**Saved entries**
-=-=-=-=-

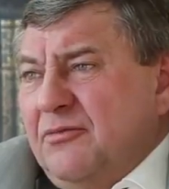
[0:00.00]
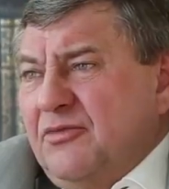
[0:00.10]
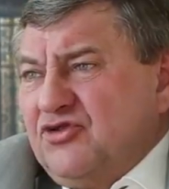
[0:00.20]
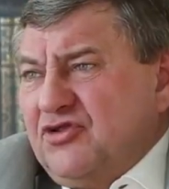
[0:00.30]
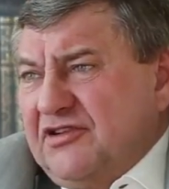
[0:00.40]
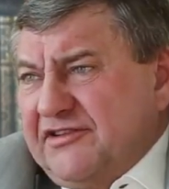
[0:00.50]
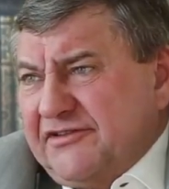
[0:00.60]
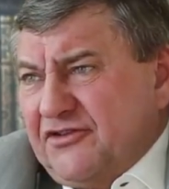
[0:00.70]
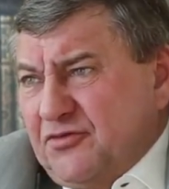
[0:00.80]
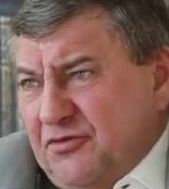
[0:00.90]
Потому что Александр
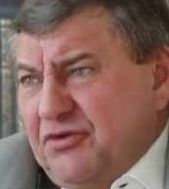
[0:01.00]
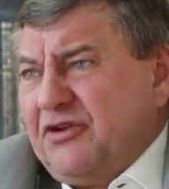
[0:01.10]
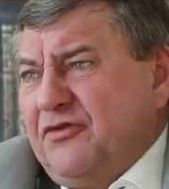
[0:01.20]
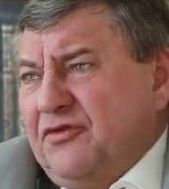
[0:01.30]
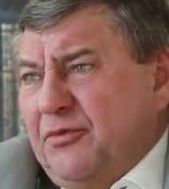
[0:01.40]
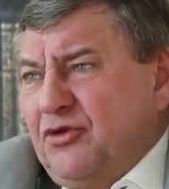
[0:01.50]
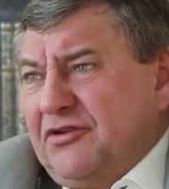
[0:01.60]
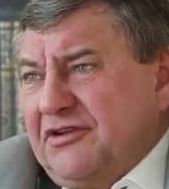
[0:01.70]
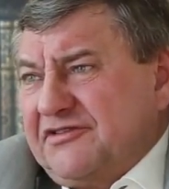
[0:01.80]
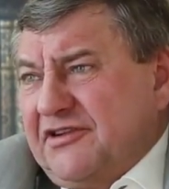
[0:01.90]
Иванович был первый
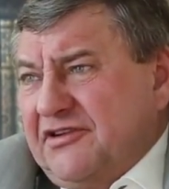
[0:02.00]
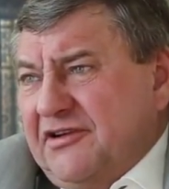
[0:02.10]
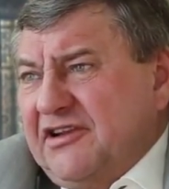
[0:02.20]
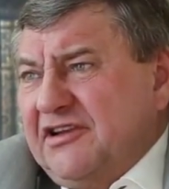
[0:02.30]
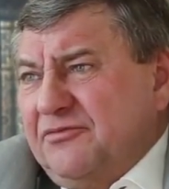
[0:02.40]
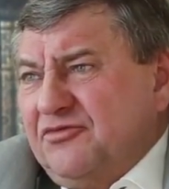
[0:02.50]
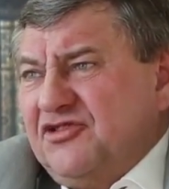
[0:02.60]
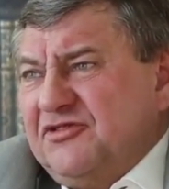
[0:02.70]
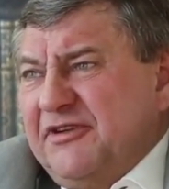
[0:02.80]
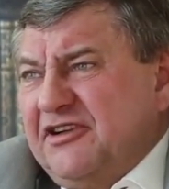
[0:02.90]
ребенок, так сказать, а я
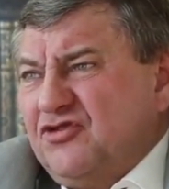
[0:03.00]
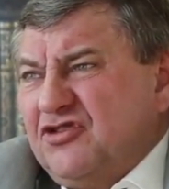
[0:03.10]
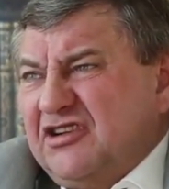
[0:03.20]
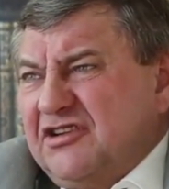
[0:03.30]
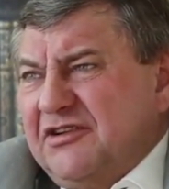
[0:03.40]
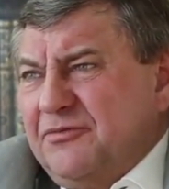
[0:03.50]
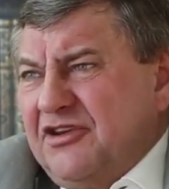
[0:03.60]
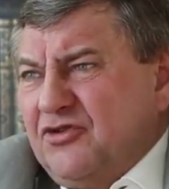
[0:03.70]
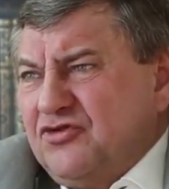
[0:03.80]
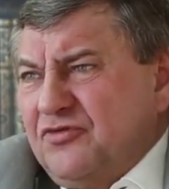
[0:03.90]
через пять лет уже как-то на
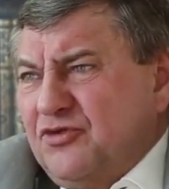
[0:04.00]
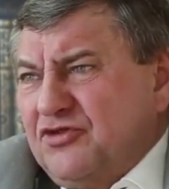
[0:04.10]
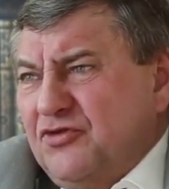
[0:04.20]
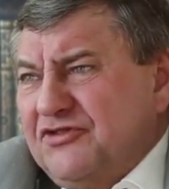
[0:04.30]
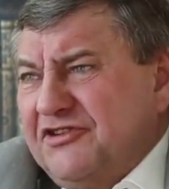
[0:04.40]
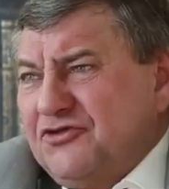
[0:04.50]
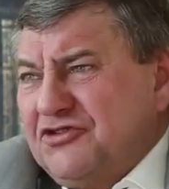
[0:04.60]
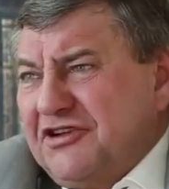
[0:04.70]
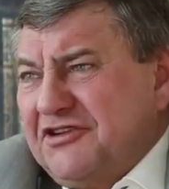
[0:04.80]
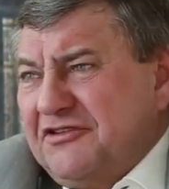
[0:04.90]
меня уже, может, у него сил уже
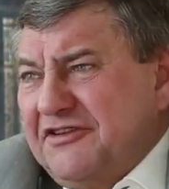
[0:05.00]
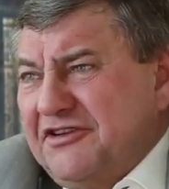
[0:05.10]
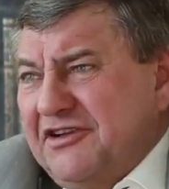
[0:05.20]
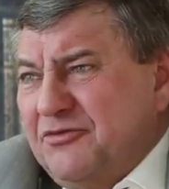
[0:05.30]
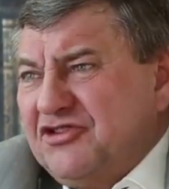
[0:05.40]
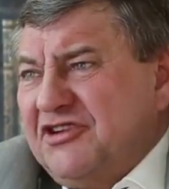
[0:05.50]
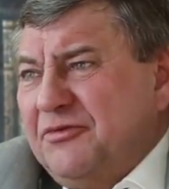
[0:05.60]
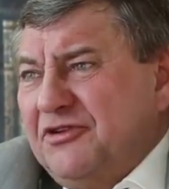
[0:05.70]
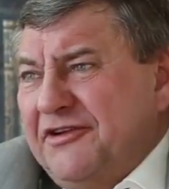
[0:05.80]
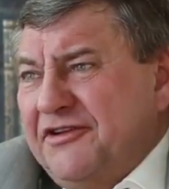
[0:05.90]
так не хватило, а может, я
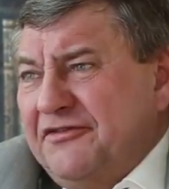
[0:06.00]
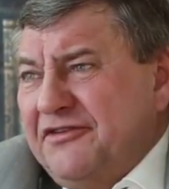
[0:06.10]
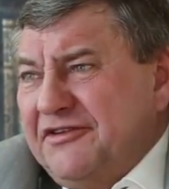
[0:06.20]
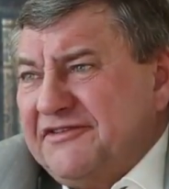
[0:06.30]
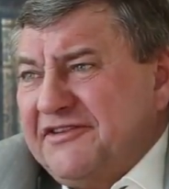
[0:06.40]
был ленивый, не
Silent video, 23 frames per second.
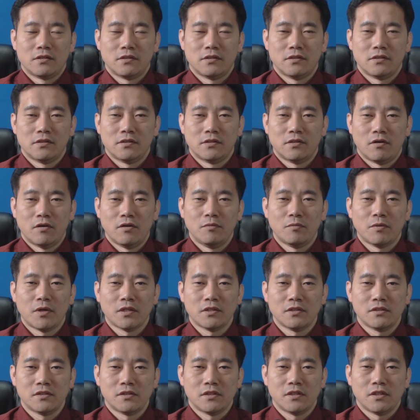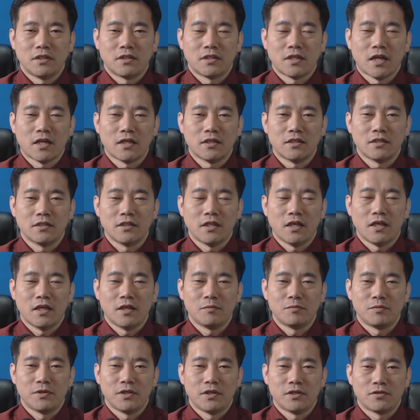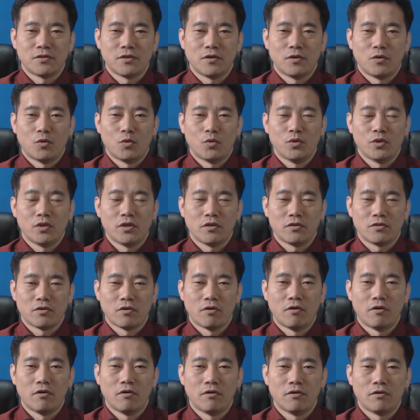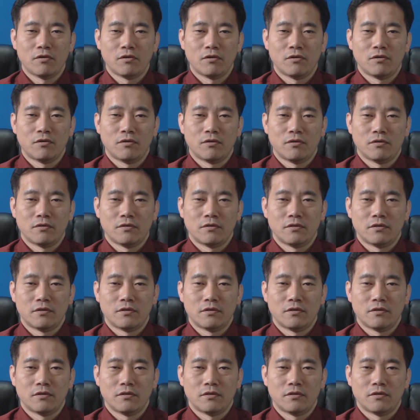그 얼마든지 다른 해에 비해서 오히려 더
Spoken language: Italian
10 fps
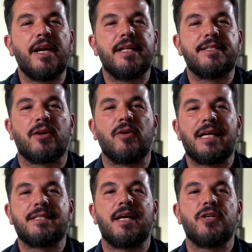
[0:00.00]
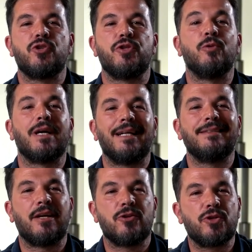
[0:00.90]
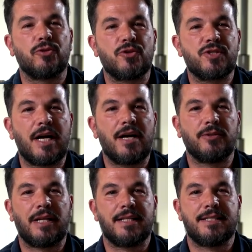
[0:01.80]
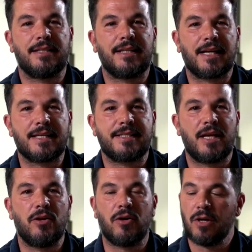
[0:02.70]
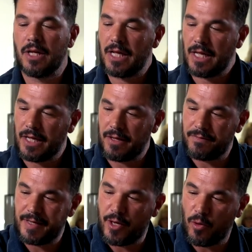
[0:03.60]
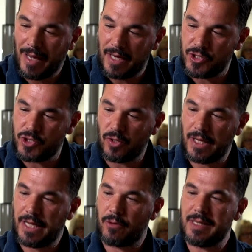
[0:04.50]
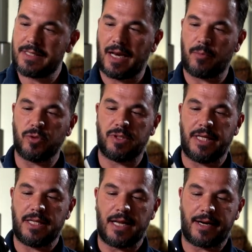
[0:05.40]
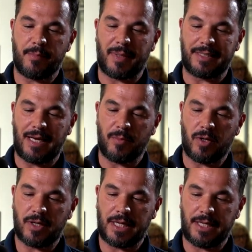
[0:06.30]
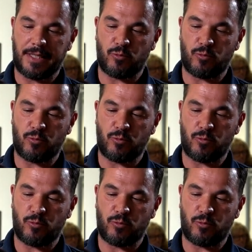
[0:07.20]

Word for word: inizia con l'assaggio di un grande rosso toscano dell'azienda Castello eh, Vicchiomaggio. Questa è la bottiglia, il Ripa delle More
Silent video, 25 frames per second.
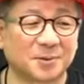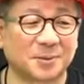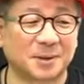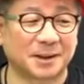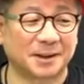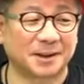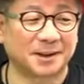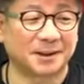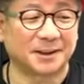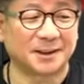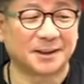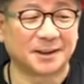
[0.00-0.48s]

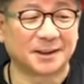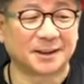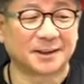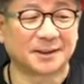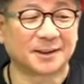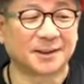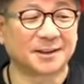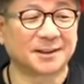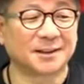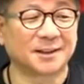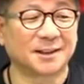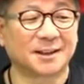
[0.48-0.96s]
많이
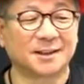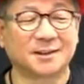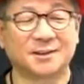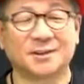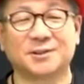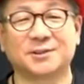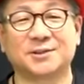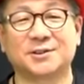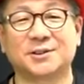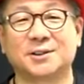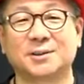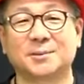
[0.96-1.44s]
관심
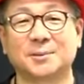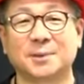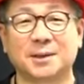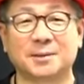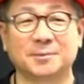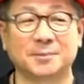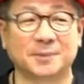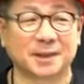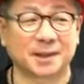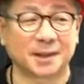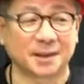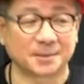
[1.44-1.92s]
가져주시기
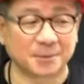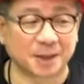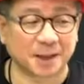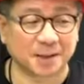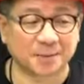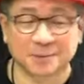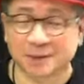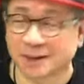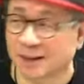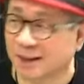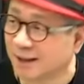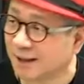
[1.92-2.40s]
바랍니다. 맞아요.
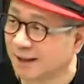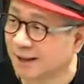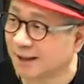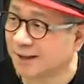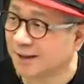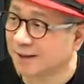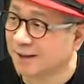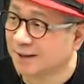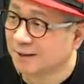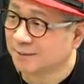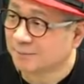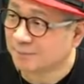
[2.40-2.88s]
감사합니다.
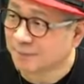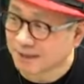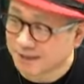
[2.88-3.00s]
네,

-=-=-=-=-

**EXERCISE**
Retype the records exactly. Any image in them should not appear in what you write.

**TASK RESPONSE**
[0:00.00]
[0:00.10]
[0:00.20]
[0:00.30]
[0:00.40]
[0:00.50]
[0:00.60]
[0:00.70]
[0:00.80]
[0:00.90]
Потому что Александр
[0:01.00]
[0:01.10]
[0:01.20]
[0:01.30]
[0:01.40]
[0:01.50]
[0:01.60]
[0:01.70]
[0:01.80]
[0:01.90]
Иванович был первый
[0:02.00]
[0:02.10]
[0:02.20]
[0:02.30]
[0:02.40]
[0:02.50]
[0:02.60]
[0:02.70]
[0:02.80]
[0:02.90]
ребенок, так сказать, а я
[0:03.00]
[0:03.10]
[0:03.20]
[0:03.30]
[0:03.40]
[0:03.50]
[0:03.60]
[0:03.70]
[0:03.80]
[0:03.90]
через пять лет уже как-то на
[0:04.00]
[0:04.10]
[0:04.20]
[0:04.30]
[0:04.40]
[0:04.50]
[0:04.60]
[0:04.70]
[0:04.80]
[0:04.90]
меня уже, может, у него сил уже
[0:05.00]
[0:05.10]
[0:05.20]
[0:05.30]
[0:05.40]
[0:05.50]
[0:05.60]
[0:05.70]
[0:05.80]
[0:05.90]
так не хватило, а может, я
[0:06.00]
[0:06.10]
[0:06.20]
[0:06.30]
[0:06.40]
был ленивый, не
Silent video, 23 frames per second.
그 얼마든지 다른 해에 비해서 오히려 더
Spoken language: Italian
10 fps
[0:00.00]
[0:00.90]
[0:01.80]
[0:02.70]
[0:03.60]
[0:04.50]
[0:05.40]
[0:06.30]
[0:07.20]

Word for word: inizia con l'assaggio di un grande rosso toscano dell'azienda Castello eh, Vicchiomaggio. Questa è la bottiglia, il Ripa delle More
Silent video, 25 frames per second.
[0.00-0.48s]

[0.48-0.96s]
많이
[0.96-1.44s]
관심
[1.44-1.92s]
가져주시기
[1.92-2.40s]
바랍니다. 맞아요.
[2.40-2.88s]
감사합니다.
[2.88-3.00s]
네,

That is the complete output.